Through the loosened belt, I reach under the passenger seat for my backpack. From inside it, I get the bottle of water, and bring it to my lips. I should be drinking, I really should. But the cabled, tender inside of the wheel still stretches wide open, and I pour the water, all two liters of it, inside its fragile, pulsing innards.

I realize what I’ve done and I brace for the car’s painful retaliation. Instead, I catch the smell of burning plastic.

***

Days pass and I regain some semblance of sanity. The incident is so strange, so fantastical, that it’s easy to pretend it never happened. Besides, Alpha is dead now, smashed against a pillar of steel and concrete, and I got out of the wreckage mostly intact.

Sure, I can’t stand being on a car seat, but the public transport in Los Angeles is acceptable, if slow.
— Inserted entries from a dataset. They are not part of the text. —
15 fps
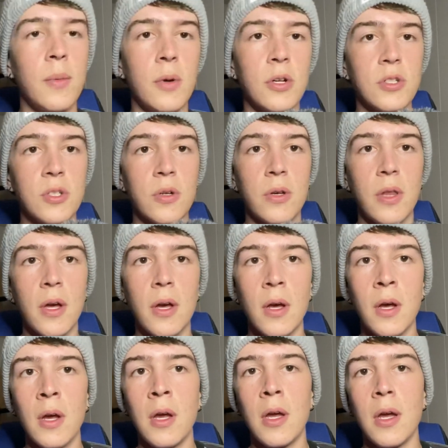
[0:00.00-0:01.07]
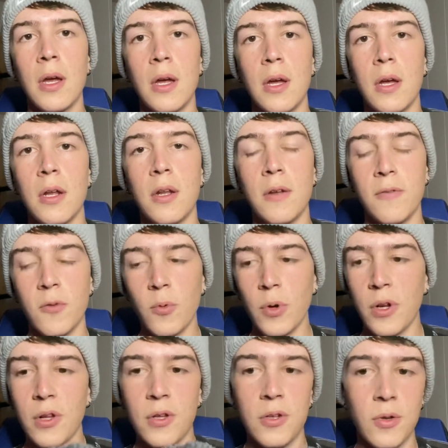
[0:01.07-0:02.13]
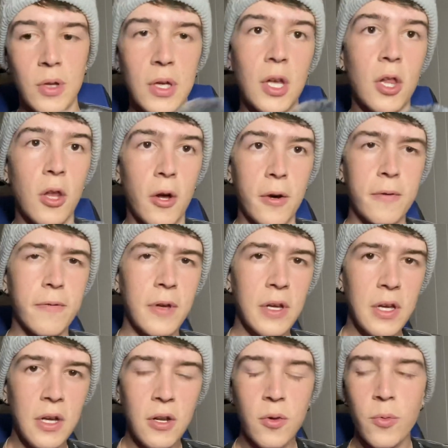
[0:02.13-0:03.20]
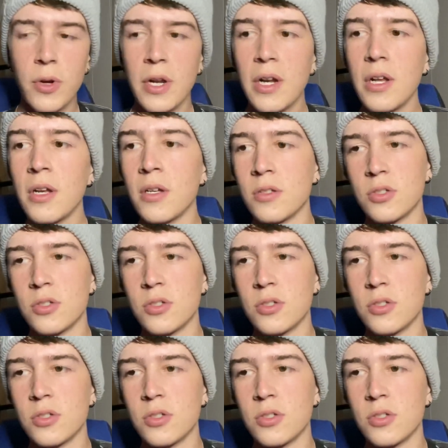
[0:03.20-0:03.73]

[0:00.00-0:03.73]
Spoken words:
I'll show you that. And if you want to do like a long fake out of the 180,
I have to pad my arrival times by an hour and ride next to homeless folks, but they are safe, if opportunistic about my belongings.

Weeks later, I found out I’m going to need an abortion. I browse the clinics in my area and wonder which one will let me keep whatever is left of the fetus.
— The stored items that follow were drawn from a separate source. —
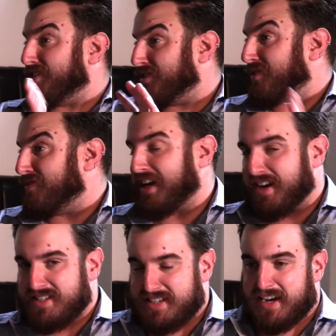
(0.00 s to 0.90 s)
as a sort of
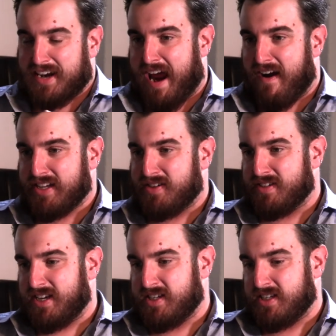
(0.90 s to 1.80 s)
second character,
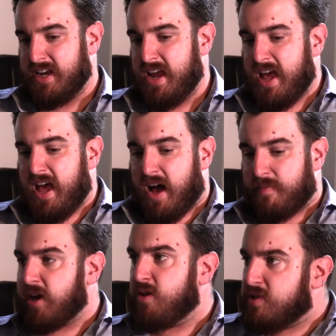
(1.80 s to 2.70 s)
essentially.
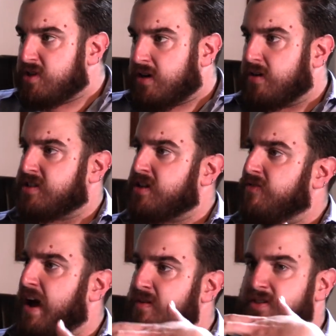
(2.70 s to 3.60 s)
Are you musical
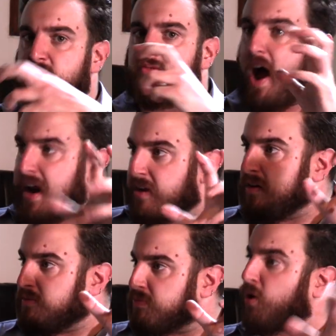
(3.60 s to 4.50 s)
yourself? How is the
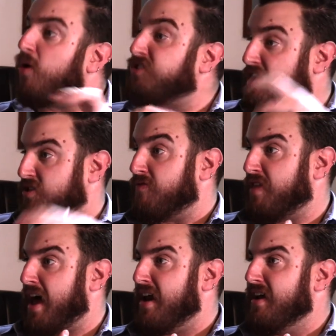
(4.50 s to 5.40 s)
writing process of
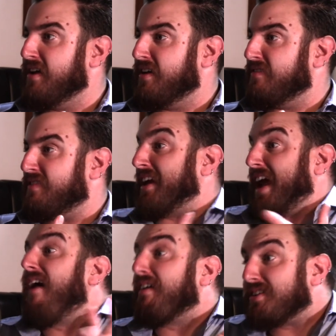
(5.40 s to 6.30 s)
that
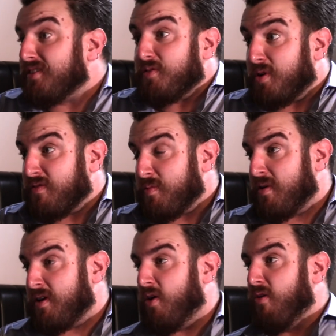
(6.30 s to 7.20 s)
character, for want of a,
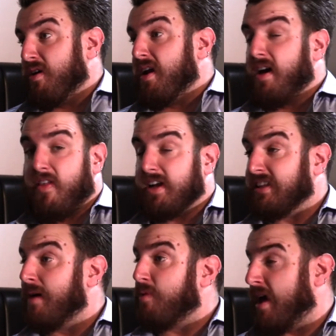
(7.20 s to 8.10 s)
you know, or another
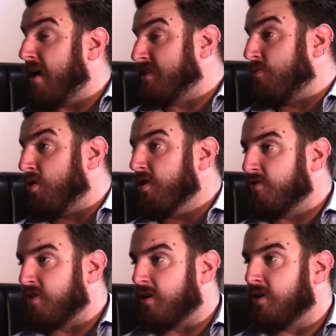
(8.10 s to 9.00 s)
collaborator, how's that worked
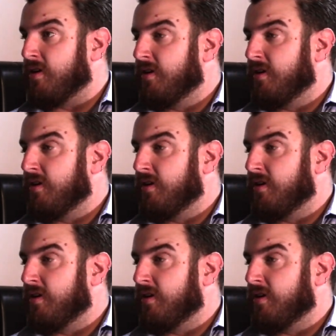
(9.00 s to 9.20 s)
for you?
A few months pass and my social life begins to heal. I return to activism. One day, I might even drum up the courage to speak to Jimmy about his night in the park.

One evening in September I have my boyfriend over. He doesn’t know about the incident, and he probably shouldn’t –we haven’t been together that long. His name is Shaun. I think he dates me out of loneliness rather than genuine passion. The sentiment is mutual.

We’re eating my competent take on Mediterranean cuisine. The house is quiet. Nowadays, I don’t like silence. Shaun hasn’t spoken in a while, he’s lost in his thoughts. I’d rather not be alone with mine.

“If cars were sentient,” I say, “what civil rights would you grant them? How would you make sure they don’t infringe on people and the environment?”

“Sentient cars? How would that even work?”

Minutes later, I hear a crunching noise outside like my garden fence is breaking into pieces. Shaun’s ears perk up. White lights flash through the window, lightning-bright.

“A thunderstorm?” He wonders aloud.

The wallpaper bulges and tears. The house’s wooden front wall snaps into planks and splinters. A segment of the roof caves in and rains on the threshold as the glass and timber door falls to the side.

From the rubble emerges a wolf-grey Toyota truck, its roof as high as the ceiling. A huge thing, the largest I’ve seen. When it notices me, it heads in my direction. My skin freezes. The car drives ahead, then stands still. Its wheels rest on whatever’s left of the shoe rack and humble little bookshelf. The lights flicker red at me. It’s beckoning me forward.

The driver’s seat is empty.


About the Story:
A Fright Club story utilizing the balls-to-the-wall insanity of extreme horror to let out years of frustration and annoyance and feeling like an afterthought.